TASK DIRECTIONS: After reading the data below, copy out every line that contains the word "talks".

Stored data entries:
BEGIN

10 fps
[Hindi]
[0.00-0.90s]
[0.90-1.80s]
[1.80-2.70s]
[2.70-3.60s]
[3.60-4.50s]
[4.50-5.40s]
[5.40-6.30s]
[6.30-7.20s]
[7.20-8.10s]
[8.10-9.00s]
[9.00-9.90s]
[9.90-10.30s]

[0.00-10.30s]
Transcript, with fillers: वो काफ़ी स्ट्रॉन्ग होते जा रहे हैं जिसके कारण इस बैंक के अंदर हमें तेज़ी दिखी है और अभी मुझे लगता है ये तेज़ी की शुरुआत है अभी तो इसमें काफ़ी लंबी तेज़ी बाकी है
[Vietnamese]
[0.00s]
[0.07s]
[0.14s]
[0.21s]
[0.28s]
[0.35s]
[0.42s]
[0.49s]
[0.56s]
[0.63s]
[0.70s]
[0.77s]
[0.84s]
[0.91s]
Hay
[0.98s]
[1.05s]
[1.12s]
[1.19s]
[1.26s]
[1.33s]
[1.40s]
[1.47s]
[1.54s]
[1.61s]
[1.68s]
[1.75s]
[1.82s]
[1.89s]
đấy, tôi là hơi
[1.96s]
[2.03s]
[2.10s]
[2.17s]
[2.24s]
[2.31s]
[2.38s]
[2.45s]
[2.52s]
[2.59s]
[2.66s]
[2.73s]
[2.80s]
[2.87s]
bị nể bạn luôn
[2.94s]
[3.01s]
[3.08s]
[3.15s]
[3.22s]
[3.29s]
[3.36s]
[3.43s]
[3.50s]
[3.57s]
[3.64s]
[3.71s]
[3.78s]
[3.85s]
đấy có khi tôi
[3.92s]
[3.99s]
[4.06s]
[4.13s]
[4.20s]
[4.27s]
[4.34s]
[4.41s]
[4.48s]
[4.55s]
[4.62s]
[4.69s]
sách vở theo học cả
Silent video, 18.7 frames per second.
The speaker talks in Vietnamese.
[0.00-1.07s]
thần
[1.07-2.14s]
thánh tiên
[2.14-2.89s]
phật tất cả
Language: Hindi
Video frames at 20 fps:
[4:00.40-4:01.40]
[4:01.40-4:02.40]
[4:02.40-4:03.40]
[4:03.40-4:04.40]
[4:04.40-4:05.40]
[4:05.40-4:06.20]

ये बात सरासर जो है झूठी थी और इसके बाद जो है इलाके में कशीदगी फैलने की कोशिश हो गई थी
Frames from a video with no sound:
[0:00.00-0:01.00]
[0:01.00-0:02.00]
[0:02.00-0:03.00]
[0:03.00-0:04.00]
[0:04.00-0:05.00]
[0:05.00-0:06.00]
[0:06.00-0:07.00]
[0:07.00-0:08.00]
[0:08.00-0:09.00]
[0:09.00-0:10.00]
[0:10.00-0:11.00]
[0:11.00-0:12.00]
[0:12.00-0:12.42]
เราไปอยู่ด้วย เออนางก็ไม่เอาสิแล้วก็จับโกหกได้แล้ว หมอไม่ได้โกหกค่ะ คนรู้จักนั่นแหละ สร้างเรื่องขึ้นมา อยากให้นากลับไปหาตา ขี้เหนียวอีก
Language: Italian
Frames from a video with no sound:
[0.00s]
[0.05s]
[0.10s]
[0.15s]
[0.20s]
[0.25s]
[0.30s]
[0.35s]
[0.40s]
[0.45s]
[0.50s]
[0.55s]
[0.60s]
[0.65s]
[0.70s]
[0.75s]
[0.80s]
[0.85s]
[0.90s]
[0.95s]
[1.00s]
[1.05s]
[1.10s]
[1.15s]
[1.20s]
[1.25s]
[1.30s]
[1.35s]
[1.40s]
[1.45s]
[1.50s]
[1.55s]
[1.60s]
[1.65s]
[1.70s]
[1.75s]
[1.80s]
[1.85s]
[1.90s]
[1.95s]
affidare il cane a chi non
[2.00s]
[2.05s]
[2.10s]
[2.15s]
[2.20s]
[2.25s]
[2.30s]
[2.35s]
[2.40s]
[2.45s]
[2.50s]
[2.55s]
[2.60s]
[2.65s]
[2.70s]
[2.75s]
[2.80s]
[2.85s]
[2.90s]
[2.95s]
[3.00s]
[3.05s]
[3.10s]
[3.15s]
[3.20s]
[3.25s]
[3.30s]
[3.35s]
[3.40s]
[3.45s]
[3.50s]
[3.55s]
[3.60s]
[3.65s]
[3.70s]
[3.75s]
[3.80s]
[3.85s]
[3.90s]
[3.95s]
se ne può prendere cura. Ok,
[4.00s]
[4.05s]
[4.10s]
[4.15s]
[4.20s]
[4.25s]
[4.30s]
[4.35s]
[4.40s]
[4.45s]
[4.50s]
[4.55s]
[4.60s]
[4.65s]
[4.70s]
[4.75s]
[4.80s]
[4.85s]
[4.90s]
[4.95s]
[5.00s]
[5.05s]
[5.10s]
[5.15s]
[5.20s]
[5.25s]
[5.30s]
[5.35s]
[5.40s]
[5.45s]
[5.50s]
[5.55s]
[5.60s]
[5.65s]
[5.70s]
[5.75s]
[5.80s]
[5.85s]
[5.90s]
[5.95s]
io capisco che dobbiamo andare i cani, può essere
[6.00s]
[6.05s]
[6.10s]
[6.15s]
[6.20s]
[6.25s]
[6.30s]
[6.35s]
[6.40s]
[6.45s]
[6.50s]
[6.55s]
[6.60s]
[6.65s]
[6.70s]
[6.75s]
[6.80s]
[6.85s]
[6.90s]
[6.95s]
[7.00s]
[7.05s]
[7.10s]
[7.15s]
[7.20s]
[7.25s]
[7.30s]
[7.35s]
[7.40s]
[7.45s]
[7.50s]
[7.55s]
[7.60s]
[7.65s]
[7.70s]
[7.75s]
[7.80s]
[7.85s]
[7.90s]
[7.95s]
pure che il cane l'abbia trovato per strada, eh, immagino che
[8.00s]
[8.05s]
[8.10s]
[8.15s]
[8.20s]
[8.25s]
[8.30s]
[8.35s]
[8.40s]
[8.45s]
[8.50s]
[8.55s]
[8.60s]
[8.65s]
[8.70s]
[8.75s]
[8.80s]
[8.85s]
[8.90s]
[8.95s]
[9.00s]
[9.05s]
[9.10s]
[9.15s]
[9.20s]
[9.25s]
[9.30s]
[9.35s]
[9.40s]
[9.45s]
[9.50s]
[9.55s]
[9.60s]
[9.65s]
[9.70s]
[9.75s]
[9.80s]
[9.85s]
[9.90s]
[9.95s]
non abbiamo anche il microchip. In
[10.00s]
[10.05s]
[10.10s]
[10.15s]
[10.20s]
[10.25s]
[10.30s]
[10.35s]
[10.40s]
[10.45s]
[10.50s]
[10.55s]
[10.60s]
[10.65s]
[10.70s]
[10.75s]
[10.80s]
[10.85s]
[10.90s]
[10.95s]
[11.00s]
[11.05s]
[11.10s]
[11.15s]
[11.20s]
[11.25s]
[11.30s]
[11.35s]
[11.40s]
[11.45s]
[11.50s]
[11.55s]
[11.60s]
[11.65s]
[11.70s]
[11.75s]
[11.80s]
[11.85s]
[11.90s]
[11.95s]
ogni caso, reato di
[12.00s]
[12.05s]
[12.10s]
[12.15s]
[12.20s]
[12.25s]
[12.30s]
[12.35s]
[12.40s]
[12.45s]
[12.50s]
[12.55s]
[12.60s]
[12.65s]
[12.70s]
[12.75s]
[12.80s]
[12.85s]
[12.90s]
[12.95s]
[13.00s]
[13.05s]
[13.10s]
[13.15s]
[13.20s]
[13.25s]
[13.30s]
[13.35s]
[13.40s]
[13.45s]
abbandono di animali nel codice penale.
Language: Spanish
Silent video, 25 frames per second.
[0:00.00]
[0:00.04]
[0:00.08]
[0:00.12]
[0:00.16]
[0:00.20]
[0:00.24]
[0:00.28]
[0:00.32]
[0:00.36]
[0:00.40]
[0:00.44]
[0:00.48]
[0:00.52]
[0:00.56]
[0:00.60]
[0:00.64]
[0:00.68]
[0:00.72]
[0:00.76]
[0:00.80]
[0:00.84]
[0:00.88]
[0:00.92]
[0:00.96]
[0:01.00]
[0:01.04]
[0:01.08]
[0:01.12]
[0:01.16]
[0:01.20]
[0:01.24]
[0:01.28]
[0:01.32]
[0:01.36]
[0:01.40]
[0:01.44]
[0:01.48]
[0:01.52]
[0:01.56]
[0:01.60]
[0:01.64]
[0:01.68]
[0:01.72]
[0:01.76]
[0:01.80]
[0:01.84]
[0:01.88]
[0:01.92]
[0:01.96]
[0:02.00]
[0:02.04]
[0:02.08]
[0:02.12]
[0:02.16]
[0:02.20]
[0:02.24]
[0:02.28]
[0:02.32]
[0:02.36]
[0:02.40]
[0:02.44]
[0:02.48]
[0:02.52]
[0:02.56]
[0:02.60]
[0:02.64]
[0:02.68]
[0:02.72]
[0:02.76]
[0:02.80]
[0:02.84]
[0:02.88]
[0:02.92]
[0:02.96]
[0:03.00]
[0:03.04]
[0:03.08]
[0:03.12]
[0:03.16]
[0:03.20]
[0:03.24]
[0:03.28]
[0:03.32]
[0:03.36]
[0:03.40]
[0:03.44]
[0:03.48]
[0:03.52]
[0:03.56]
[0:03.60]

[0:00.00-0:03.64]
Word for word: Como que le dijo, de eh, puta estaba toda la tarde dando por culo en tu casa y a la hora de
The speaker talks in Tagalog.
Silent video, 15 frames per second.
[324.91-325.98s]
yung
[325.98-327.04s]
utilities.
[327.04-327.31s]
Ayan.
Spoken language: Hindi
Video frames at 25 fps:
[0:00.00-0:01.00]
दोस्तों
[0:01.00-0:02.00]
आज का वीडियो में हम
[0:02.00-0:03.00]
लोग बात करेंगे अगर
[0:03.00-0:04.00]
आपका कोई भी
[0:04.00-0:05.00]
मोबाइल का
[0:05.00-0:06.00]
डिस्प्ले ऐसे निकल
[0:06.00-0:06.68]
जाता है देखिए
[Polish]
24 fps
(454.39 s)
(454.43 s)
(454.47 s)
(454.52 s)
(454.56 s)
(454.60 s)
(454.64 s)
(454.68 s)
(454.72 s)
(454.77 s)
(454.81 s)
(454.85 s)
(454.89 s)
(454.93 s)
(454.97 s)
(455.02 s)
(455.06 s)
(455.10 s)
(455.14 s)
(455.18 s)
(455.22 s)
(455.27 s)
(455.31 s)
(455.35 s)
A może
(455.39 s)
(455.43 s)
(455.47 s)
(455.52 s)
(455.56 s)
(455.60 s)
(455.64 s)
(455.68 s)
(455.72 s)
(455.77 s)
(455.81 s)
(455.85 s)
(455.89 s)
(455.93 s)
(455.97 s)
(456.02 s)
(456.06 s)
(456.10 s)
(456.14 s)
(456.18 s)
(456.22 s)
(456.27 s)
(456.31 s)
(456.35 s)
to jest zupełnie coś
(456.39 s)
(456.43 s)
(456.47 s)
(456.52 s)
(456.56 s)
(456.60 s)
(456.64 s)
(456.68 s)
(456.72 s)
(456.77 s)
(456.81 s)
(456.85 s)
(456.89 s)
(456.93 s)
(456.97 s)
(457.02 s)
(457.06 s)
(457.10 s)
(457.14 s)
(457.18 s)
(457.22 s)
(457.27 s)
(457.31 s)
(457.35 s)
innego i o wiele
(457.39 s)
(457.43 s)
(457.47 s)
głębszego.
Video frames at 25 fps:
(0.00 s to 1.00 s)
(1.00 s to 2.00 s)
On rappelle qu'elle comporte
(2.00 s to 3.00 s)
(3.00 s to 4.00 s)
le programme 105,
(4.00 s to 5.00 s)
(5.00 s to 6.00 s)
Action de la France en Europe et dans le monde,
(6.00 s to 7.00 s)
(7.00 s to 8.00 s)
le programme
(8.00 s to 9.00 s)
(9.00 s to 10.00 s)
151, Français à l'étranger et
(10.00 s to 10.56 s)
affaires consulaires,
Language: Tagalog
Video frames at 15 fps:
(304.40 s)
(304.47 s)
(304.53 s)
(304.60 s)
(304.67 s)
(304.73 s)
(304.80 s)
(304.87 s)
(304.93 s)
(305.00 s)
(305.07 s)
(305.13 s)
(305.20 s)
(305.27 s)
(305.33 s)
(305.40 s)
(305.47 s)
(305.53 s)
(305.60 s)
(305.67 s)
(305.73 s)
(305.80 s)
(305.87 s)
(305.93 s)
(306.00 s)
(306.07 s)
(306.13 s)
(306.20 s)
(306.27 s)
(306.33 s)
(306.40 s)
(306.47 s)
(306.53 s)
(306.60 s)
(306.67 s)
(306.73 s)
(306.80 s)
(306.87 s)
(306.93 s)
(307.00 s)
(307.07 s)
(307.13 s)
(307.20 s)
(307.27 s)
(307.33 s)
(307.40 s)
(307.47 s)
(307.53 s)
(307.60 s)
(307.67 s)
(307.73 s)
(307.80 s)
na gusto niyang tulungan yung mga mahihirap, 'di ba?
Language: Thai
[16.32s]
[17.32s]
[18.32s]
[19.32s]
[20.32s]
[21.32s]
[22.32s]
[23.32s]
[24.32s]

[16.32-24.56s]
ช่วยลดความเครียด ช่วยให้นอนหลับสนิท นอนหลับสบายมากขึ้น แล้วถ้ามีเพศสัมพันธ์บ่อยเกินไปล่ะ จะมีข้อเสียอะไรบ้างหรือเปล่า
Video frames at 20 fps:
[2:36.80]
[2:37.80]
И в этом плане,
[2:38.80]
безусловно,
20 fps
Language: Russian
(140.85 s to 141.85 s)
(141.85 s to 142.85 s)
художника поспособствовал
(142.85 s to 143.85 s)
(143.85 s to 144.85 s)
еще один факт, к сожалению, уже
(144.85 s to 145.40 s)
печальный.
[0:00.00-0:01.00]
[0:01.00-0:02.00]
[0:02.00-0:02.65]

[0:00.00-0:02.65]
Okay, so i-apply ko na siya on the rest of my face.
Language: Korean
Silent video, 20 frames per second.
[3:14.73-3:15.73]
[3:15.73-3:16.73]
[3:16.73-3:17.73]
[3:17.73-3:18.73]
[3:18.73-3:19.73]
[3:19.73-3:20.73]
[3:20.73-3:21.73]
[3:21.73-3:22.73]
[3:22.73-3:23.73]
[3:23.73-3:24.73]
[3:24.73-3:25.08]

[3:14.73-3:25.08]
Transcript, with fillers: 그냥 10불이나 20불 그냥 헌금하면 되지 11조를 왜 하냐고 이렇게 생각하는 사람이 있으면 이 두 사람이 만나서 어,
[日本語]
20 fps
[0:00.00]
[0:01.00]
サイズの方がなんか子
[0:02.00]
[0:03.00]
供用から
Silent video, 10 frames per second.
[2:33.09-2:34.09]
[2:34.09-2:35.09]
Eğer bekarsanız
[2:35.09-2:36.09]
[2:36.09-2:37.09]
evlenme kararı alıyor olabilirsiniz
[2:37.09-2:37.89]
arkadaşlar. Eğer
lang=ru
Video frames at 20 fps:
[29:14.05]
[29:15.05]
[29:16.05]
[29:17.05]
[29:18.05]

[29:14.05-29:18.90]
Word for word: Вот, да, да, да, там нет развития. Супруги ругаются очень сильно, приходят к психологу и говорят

END

RESULT OF THIS TASK:
The speaker talks in Vietnamese.
The speaker talks in Tagalog.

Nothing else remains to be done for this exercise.